--- EXERCISE DATA Enclosed Below ---

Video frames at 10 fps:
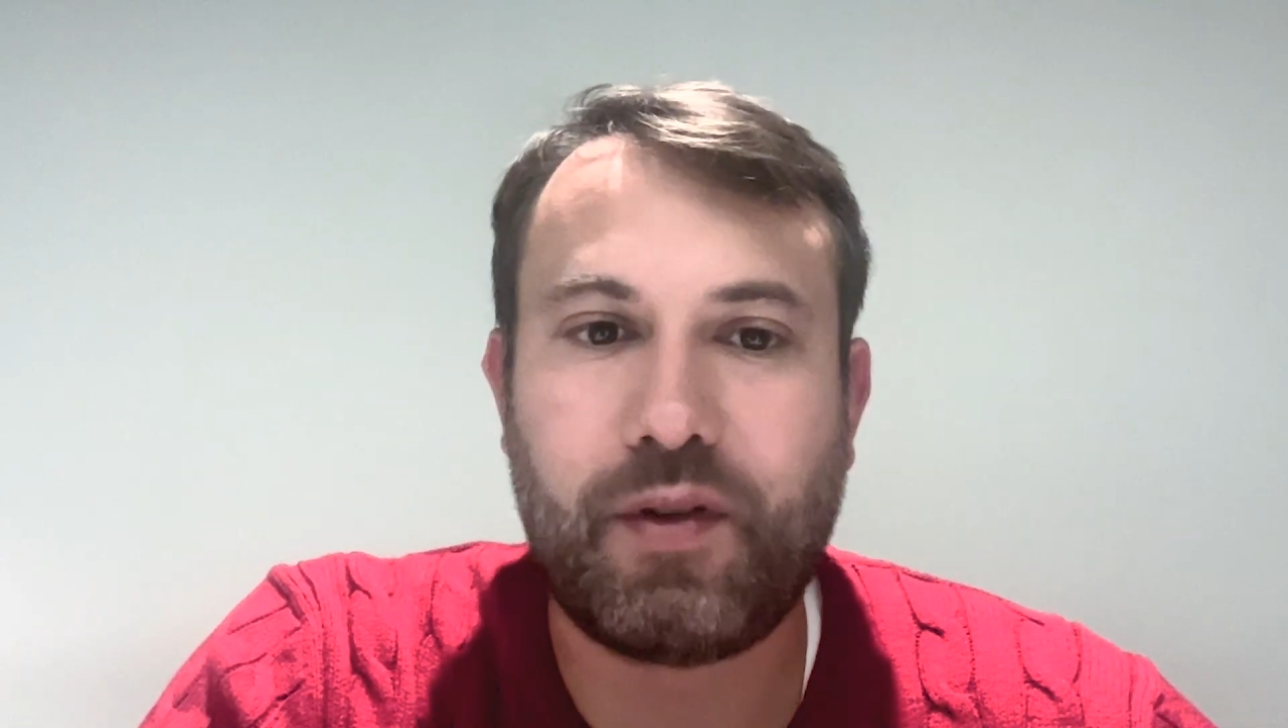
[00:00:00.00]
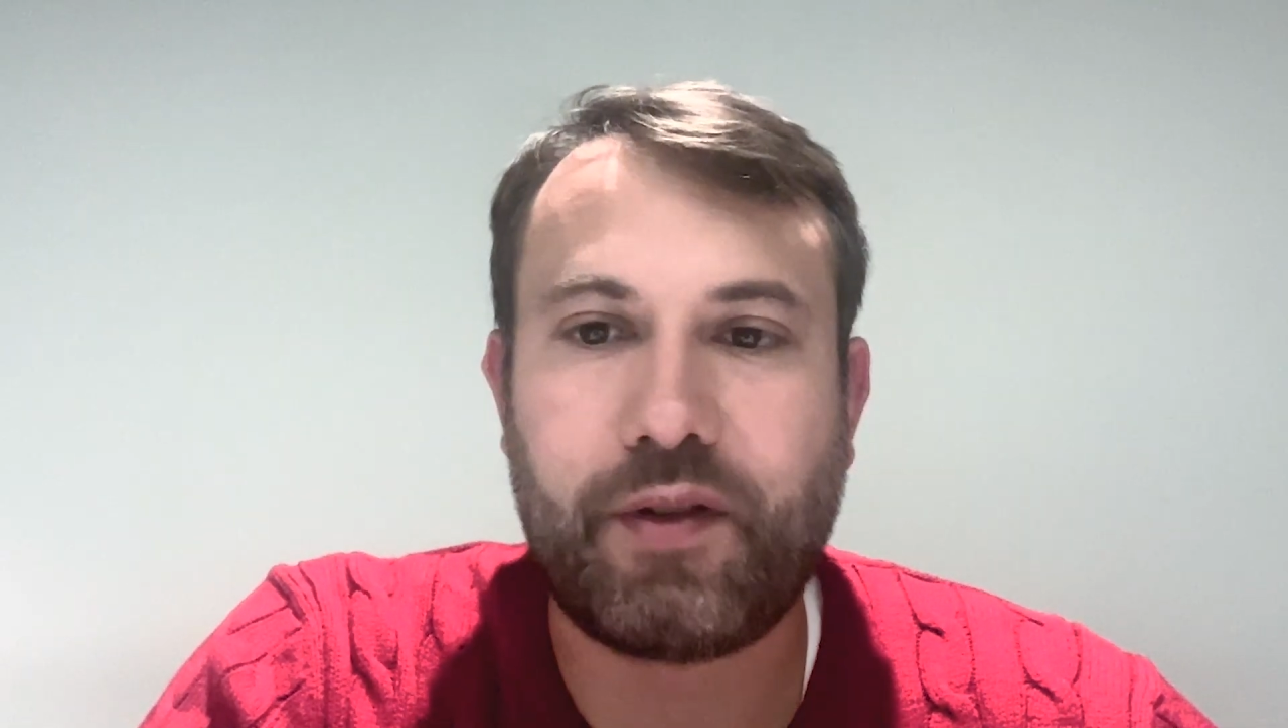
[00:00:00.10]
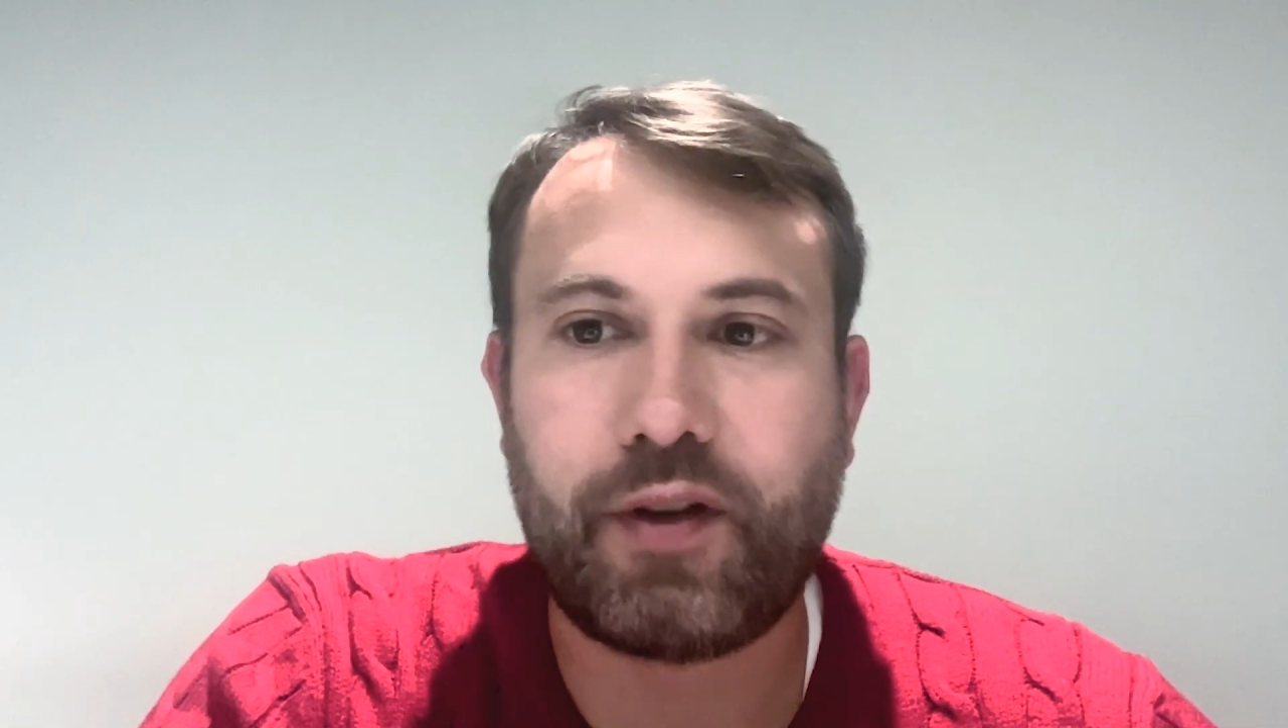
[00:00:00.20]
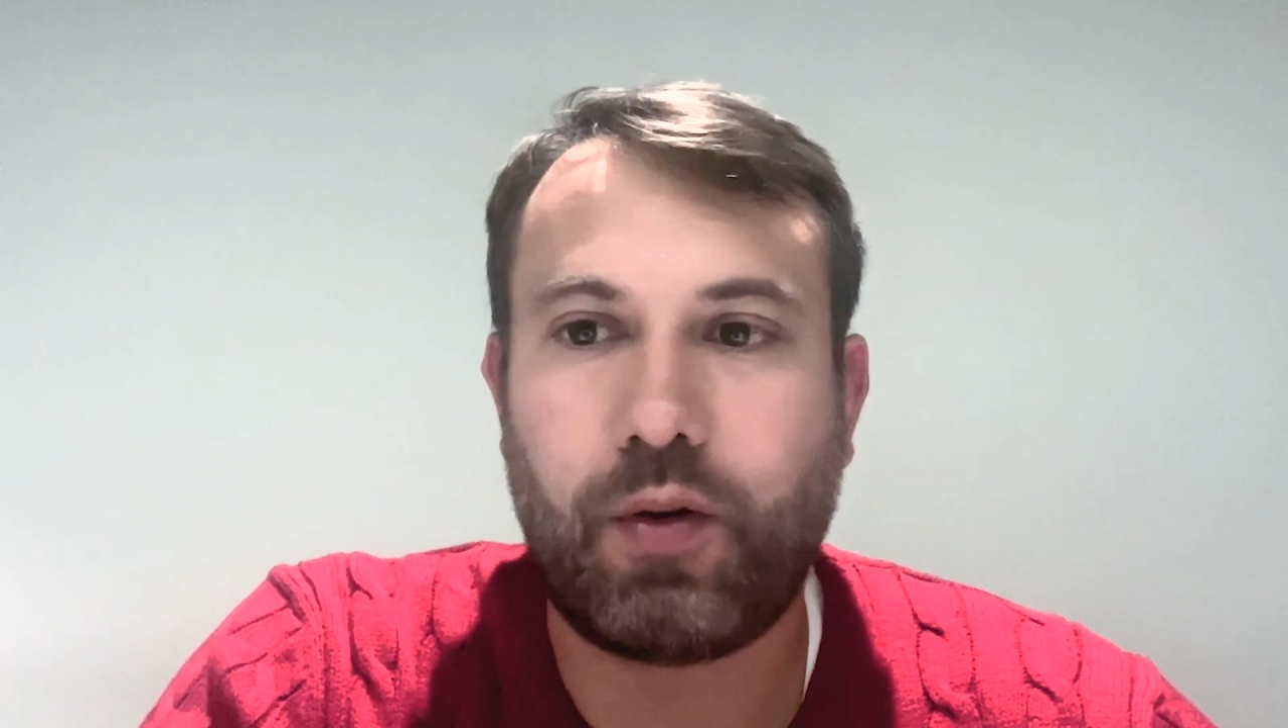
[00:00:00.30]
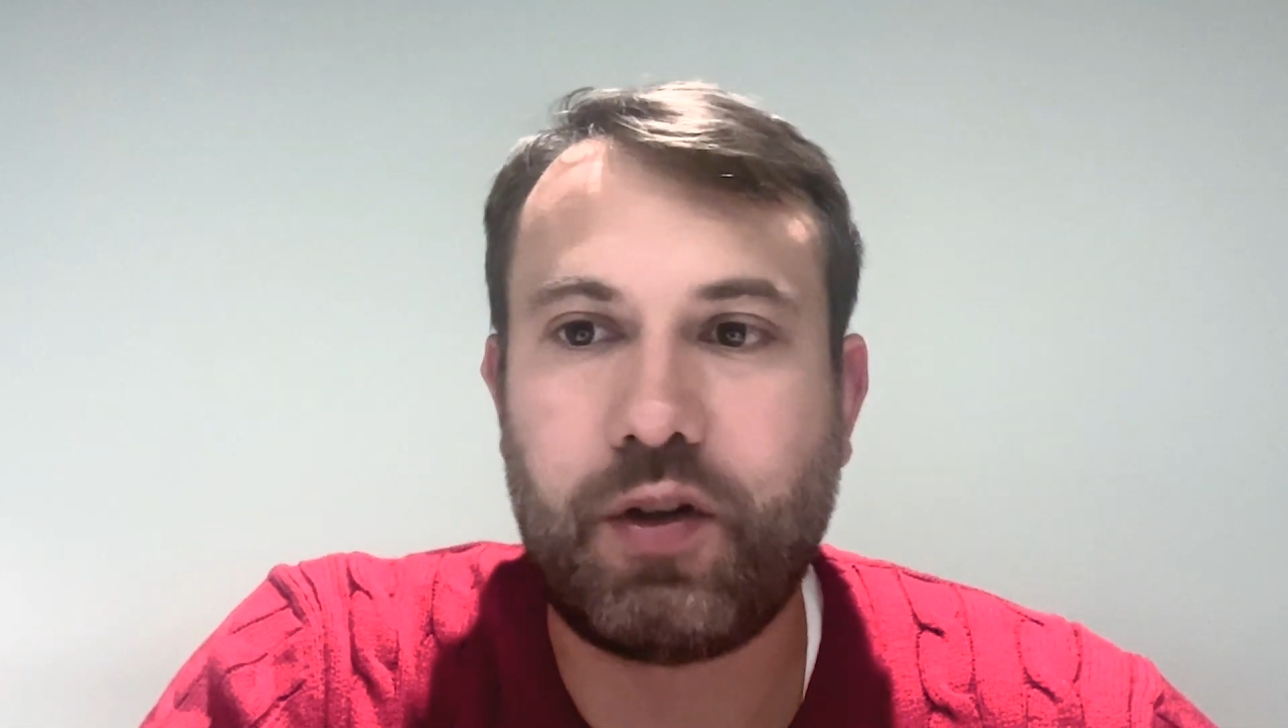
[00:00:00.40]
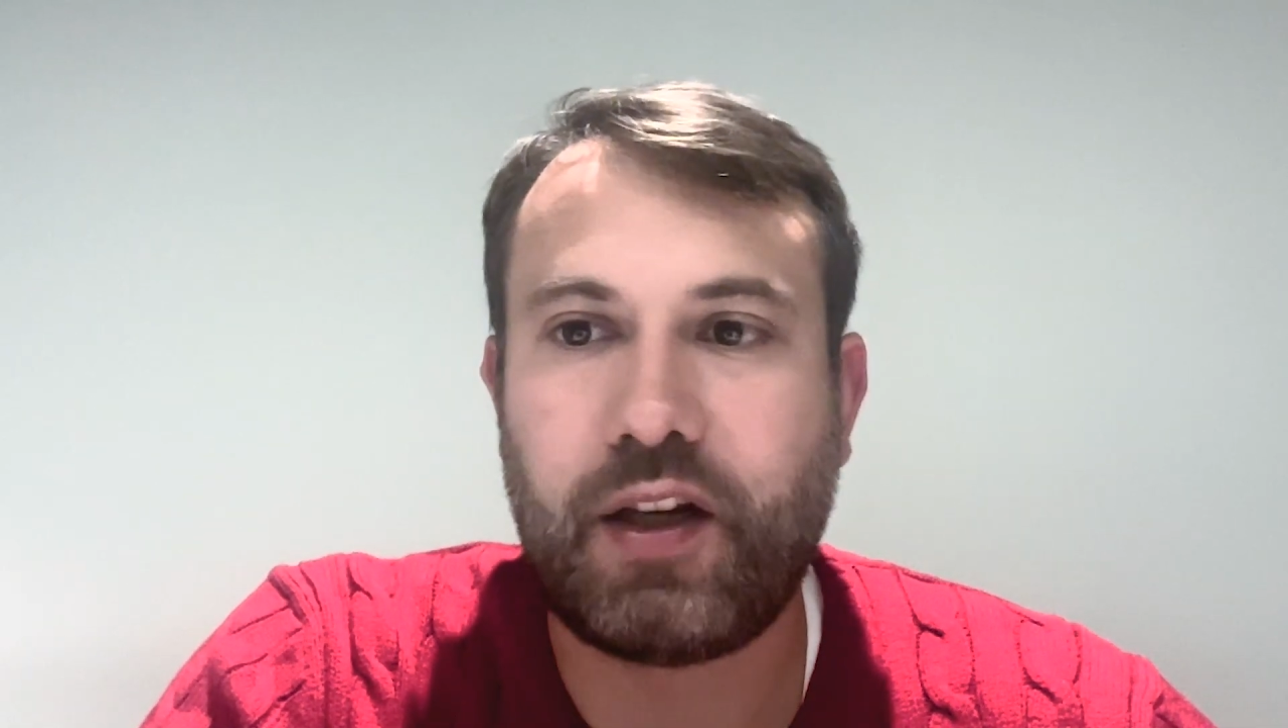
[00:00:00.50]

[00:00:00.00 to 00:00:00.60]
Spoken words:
is its own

--- End of Enclosed EXERCISE DATA ---

** TASK BRIEF **
From the line containing "[00:00:00.40]" down to the last line of the data, print every line exactly and nothing else. Pictures stay out of the copy.

** ANSWER SPACE **
[00:00:00.40]
[00:00:00.50]

[00:00:00.00 to 00:00:00.60]
Spoken words:
is its own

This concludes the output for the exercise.